It’s intriguing when someone already successful in one creative area steps into another one and spreads her wings. Folk-music legend Suzzy Roche has done just that. Coming out of a 30+ -year-long career as singer/songwriter with the Roches, she has written a novel titled Wayward Saints and will launch her book at the Colony Café in Woodstock on Saturday, February 18 at 4 p.m., hosted by the Golden Notebook.
Along with her sisters Maggie and Terre, Roche is a founding member of the beloved singing group, whose debut recording was named Album of the Year by The New York Times in 1979. Performing original works, as well as covering a variety of songs that includes everything from “The Naughty Lady of Shady Lane” to “The Hallelujah Chorus,” they have appeared on stages nationwide, including Saturday Night Live, The Late Show with David Letterman and The Tonight Show with Johnny Carson.

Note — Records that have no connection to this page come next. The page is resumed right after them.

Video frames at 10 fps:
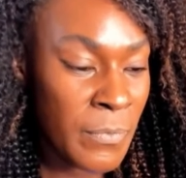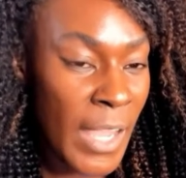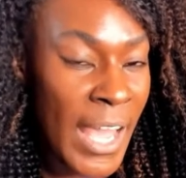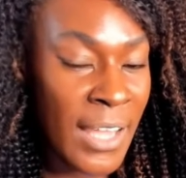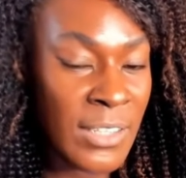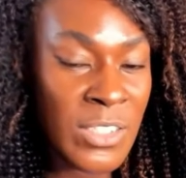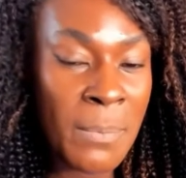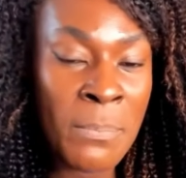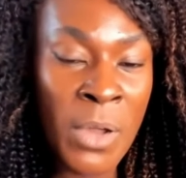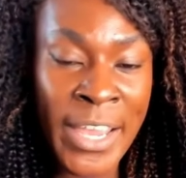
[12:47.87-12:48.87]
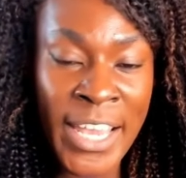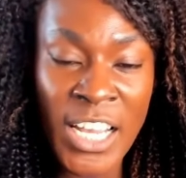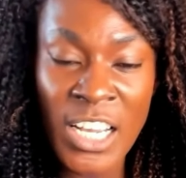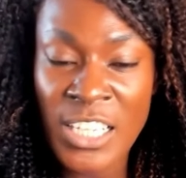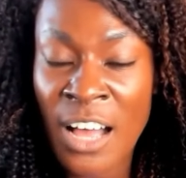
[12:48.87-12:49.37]
And my
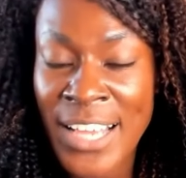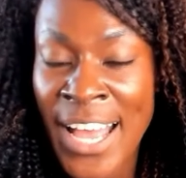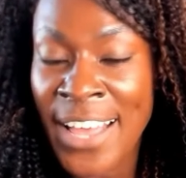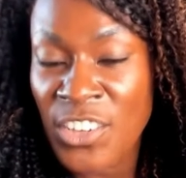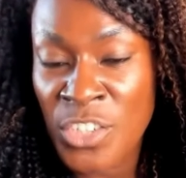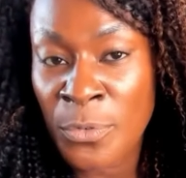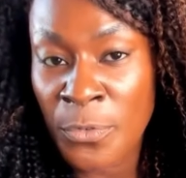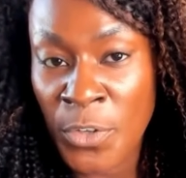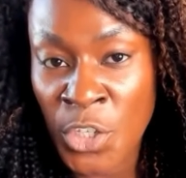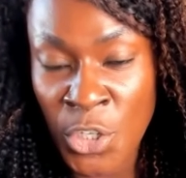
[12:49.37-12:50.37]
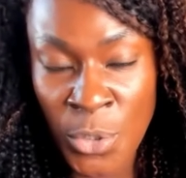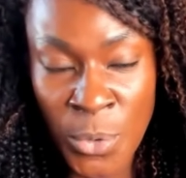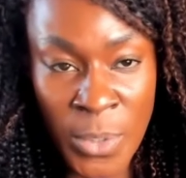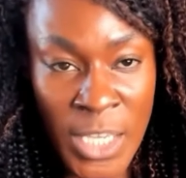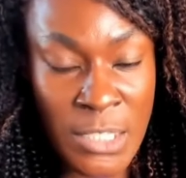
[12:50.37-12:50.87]
action for you
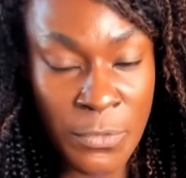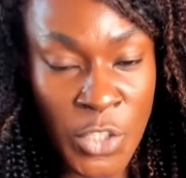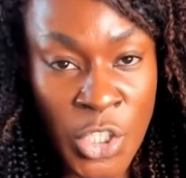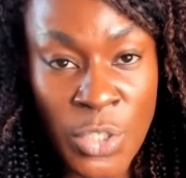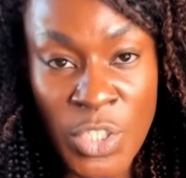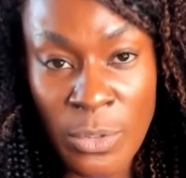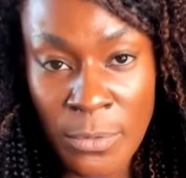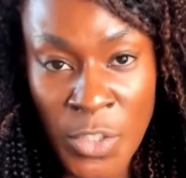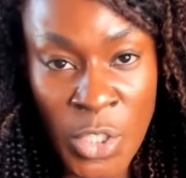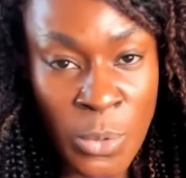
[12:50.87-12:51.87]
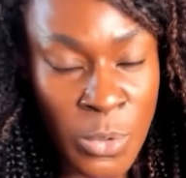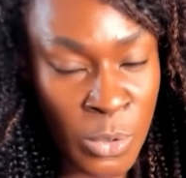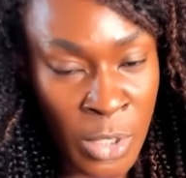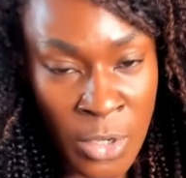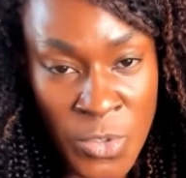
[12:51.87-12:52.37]
is for you to review your
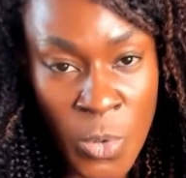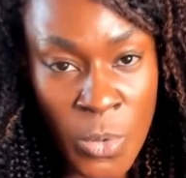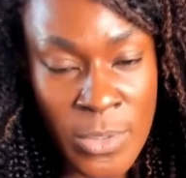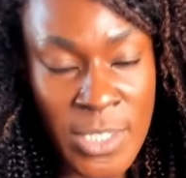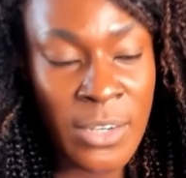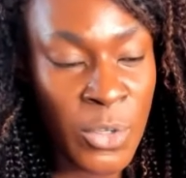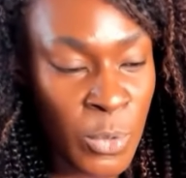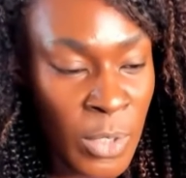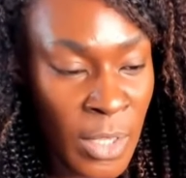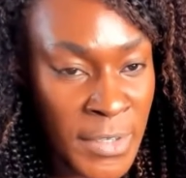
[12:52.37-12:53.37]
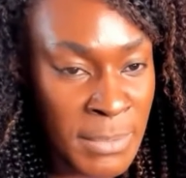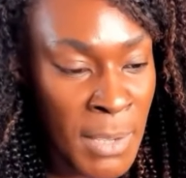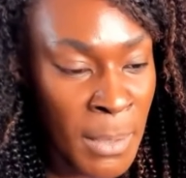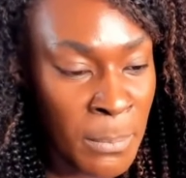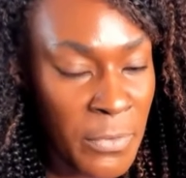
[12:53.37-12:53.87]
last quarter or your last
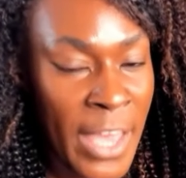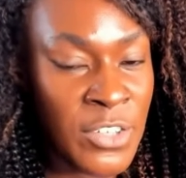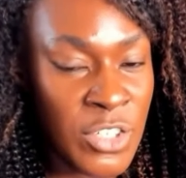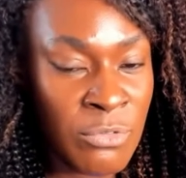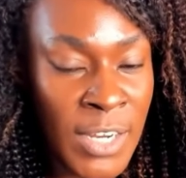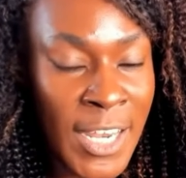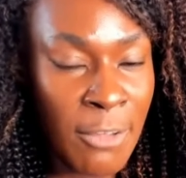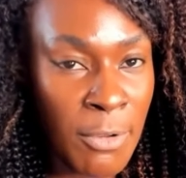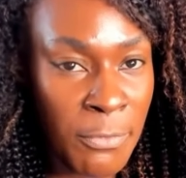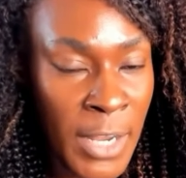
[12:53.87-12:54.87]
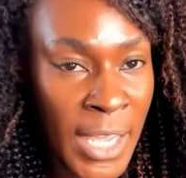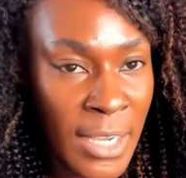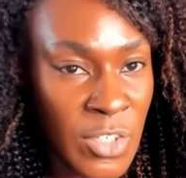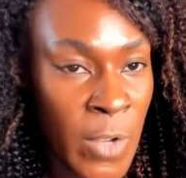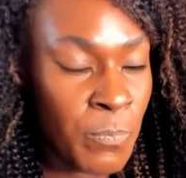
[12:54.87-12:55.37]
month, and to really
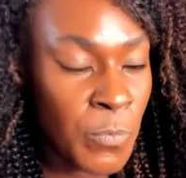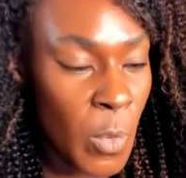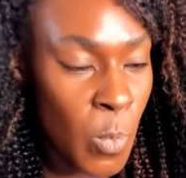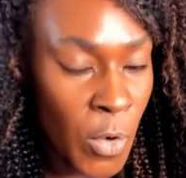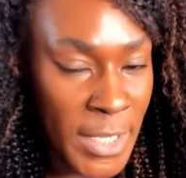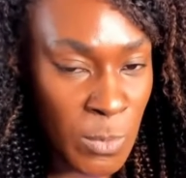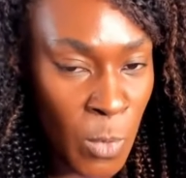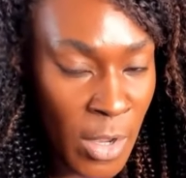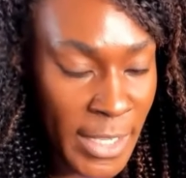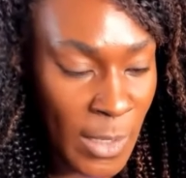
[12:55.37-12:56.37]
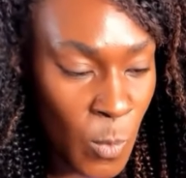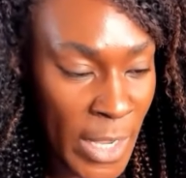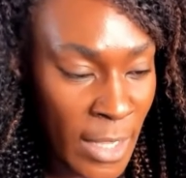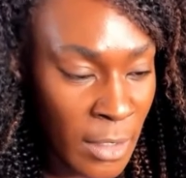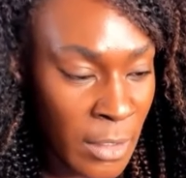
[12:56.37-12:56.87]
reflect what is working
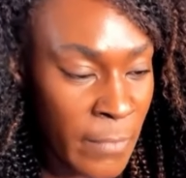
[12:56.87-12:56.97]
well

In Wayward Saints, Roche has made use of her intimate knowledge of the music industry, maintaining that the story is not autobiographical. Her main character, Mary Saint, is “the rule-breaking, troubled former lead singer of the almost-famous band Sliced Ham, who has pretty much given up on music after the trauma of her fellow band-member and lover Garbagio’s death seven years earlier. Instead, with the help of her best friend Thaddeus, she is trying to piece her life together while making mochaccinos in San Francisco. Meanwhile, back in her hometown of Swallow, New York, her mother, Jean Saint, struggles with her own ghosts.”
With humor and poignancy, Roche invents a tale of love and redemption, while proving her imaginative skills on wildly original yet believable characters. “I’ve always loved working with characters and realized how, through them, you can express ideas,” she said. “Even when I perform music onstage, I think of myself as a character. I had been writing stories for years, but didn’t really have the nerve to try to write a novel. I took a short story I had written and set about expanding it.”
“Constructing a sentence is very similar to constructing a melody,” she added. “It’s trial and error, attention to detail, a good deal of luck and some whimsy. I consider myself a beginner as both a novelist and a musician. These are lifelong pursuits. There is no end to what I have to learn, and practice is the only way I know how.”
As a companion to the novel, Roche wrote “Song for Wayward Saints,” sung as a duet with her daughter Lucy Wainwright Roche. A video of this features photographs by Andrew Cohen and can be viewed at www.roches.com/suzzy/index.html. Living in New York City, Roche also has a children’s book due to be released in 2013. Wayward Saints is her first novel.
This Saturday, February 18 at 4 p.m., Roche will be read from and sign copies of her book, sing and chat with the audience. This event is free and open to all. The Colony Café is located at 22 Rock City Road in Woodstock.